AIM OF THE STUDY: The aim of this study was to describe an individual's 3-dimensional buttocks response to sitting. Within that exploration, we specifically considered tissue (i.e., fat and muscle) deformations, including tissue displacements that have not been identified by research published to date. MATERIALS AND METHODS: The buttocks anatomy of an able-bodied female during sitting was collected in a FONAR Upright MRI. T1-weighted Fast Spin Echo scans were collected with the individual seated on a custom wheelchair cushion with a cutout beneath the pelvis ("unloaded"), and seated on a 3″ foam cushion ("loaded"). 2D slices of the MRI were analyzed, and bone and muscle were segmented to permit 3D rendering and analyses.

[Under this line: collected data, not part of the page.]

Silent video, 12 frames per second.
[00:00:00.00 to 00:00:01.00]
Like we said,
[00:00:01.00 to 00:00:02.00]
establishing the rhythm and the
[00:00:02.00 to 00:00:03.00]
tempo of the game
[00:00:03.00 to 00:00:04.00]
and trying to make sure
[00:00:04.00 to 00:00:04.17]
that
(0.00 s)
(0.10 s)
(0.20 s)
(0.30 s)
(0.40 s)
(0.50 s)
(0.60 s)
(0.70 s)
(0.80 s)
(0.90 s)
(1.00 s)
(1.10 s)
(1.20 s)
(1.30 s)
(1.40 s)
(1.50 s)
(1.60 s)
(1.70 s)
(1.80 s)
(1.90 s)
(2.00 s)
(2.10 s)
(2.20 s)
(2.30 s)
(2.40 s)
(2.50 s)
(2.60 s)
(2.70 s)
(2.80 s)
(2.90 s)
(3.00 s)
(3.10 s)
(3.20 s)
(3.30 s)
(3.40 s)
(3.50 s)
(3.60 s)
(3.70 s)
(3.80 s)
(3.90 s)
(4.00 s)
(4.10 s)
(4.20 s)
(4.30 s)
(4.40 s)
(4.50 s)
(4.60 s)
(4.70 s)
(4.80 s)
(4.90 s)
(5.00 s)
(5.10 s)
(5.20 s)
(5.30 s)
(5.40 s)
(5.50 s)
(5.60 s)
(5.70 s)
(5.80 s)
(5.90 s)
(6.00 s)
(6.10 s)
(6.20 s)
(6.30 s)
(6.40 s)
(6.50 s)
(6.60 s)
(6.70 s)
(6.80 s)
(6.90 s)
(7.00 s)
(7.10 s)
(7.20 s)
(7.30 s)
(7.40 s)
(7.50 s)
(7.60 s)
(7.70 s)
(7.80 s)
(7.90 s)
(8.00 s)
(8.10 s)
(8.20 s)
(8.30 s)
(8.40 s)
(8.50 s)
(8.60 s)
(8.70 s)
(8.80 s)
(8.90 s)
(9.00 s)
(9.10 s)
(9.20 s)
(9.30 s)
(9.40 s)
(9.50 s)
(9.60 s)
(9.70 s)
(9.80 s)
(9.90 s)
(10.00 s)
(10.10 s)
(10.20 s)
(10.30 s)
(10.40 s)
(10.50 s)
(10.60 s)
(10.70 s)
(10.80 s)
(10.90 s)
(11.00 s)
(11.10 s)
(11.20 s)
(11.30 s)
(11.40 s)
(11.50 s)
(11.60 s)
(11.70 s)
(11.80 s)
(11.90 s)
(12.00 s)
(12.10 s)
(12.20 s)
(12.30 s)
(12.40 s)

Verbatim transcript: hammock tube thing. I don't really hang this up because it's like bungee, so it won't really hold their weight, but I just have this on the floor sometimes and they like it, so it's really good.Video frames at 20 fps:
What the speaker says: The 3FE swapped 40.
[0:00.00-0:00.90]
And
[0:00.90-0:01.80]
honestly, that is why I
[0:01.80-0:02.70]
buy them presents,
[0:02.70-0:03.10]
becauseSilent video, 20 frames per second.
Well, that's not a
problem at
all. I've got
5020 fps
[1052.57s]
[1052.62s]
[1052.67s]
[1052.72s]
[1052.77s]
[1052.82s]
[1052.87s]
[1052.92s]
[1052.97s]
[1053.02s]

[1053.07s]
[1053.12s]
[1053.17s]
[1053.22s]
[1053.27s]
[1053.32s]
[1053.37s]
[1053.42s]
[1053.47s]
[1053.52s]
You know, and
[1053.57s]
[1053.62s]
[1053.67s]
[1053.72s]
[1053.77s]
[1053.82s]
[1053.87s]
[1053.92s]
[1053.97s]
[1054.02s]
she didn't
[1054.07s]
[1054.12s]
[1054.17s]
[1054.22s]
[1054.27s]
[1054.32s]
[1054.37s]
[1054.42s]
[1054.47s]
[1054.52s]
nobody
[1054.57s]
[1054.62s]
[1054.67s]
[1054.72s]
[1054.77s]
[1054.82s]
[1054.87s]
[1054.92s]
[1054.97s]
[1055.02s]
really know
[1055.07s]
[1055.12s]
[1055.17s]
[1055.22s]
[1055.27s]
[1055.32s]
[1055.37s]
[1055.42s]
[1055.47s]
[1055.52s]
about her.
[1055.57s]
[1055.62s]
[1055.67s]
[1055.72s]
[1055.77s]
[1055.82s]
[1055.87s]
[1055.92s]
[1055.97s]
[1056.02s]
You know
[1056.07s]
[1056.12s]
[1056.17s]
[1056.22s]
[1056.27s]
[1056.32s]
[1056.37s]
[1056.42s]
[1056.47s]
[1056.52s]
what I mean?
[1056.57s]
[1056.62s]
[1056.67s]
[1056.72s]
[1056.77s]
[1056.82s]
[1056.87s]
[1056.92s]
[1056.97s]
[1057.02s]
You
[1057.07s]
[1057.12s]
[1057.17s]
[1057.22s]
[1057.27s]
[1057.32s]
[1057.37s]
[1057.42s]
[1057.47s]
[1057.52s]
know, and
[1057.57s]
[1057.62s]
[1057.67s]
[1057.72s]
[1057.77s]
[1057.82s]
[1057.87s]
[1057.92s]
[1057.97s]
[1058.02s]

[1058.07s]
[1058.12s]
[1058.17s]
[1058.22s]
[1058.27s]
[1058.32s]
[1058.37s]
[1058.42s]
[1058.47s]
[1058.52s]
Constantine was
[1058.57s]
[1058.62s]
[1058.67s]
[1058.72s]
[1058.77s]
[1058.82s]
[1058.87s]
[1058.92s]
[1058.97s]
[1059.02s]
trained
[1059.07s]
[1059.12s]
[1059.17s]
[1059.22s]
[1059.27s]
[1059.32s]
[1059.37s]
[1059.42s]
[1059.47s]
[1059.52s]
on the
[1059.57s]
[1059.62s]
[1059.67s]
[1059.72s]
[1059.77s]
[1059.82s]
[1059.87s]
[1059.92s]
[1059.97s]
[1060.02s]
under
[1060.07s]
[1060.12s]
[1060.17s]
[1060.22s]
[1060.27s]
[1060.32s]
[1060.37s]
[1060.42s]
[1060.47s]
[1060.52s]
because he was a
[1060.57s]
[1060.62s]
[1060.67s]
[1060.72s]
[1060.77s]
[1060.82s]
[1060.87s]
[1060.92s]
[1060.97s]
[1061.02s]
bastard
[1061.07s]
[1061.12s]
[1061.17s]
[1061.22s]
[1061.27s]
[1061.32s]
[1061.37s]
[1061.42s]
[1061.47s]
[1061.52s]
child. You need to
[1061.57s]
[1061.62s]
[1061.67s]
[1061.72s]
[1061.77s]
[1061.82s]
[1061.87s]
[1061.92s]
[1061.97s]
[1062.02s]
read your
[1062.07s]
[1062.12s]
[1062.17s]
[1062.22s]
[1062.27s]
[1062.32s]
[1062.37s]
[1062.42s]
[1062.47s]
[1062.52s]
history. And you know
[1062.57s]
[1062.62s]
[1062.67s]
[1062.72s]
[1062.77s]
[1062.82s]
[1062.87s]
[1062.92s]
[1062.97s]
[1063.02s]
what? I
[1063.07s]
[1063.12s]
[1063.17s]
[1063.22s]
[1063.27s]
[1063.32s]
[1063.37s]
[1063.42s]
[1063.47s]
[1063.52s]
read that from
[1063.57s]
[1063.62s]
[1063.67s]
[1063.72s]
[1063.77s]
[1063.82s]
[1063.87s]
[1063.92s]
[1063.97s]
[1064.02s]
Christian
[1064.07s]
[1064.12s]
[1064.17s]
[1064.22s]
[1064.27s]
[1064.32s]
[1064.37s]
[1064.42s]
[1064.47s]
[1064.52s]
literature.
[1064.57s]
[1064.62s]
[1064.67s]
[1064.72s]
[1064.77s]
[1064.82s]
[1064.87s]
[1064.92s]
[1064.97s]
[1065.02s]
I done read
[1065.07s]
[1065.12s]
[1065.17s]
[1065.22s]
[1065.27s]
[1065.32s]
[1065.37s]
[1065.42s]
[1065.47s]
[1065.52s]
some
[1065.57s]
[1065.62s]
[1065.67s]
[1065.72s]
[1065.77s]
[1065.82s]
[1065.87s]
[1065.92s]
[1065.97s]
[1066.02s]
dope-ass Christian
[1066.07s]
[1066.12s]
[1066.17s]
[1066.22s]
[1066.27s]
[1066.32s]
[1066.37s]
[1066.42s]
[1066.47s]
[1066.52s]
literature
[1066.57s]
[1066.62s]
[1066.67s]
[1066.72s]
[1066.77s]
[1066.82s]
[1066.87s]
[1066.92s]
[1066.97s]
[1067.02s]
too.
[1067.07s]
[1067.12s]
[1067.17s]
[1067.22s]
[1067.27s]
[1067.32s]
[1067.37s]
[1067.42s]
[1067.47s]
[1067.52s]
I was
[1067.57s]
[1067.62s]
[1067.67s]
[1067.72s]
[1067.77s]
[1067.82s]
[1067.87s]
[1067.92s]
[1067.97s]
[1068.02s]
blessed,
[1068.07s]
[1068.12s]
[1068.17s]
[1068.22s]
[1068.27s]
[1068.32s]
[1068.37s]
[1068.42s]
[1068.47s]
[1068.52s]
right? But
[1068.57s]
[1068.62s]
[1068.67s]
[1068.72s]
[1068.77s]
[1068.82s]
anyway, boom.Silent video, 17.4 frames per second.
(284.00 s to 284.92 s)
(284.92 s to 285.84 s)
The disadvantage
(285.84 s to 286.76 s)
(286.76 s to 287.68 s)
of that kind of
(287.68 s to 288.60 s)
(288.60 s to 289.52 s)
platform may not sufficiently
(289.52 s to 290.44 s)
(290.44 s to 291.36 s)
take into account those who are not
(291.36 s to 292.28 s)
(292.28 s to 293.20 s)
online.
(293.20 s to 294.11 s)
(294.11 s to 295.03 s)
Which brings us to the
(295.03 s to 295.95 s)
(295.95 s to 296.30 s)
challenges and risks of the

RESULTS: MRIs indicated a marked decrease in muscle thickness under the ischial tuberosity during loaded sitting. This change in thickness resulted from a combination of muscle displacement and distortion. The gluteus and hamstrings overlapped beneath the pelvis in an unloaded condition, enveloping the ischial tuberosity. But the overlap was removed under load. The hamstrings moved anteriorly, while the gluteus moved posterior-laterally. Under load, neither muscle was directly beneath the apex of the ischial tuberosity. Furthermore, there was a change in muscle shape, particularly posterior to the peak of the ischial tuberosity. CONCLUSION: The complex deformation of buttocks tissue seen in this case study may help explain the inconsistent results reported in finite element models. 3D imaging of the seated buttocks provides a unique opportunity to study the actual buttocks response to sitting.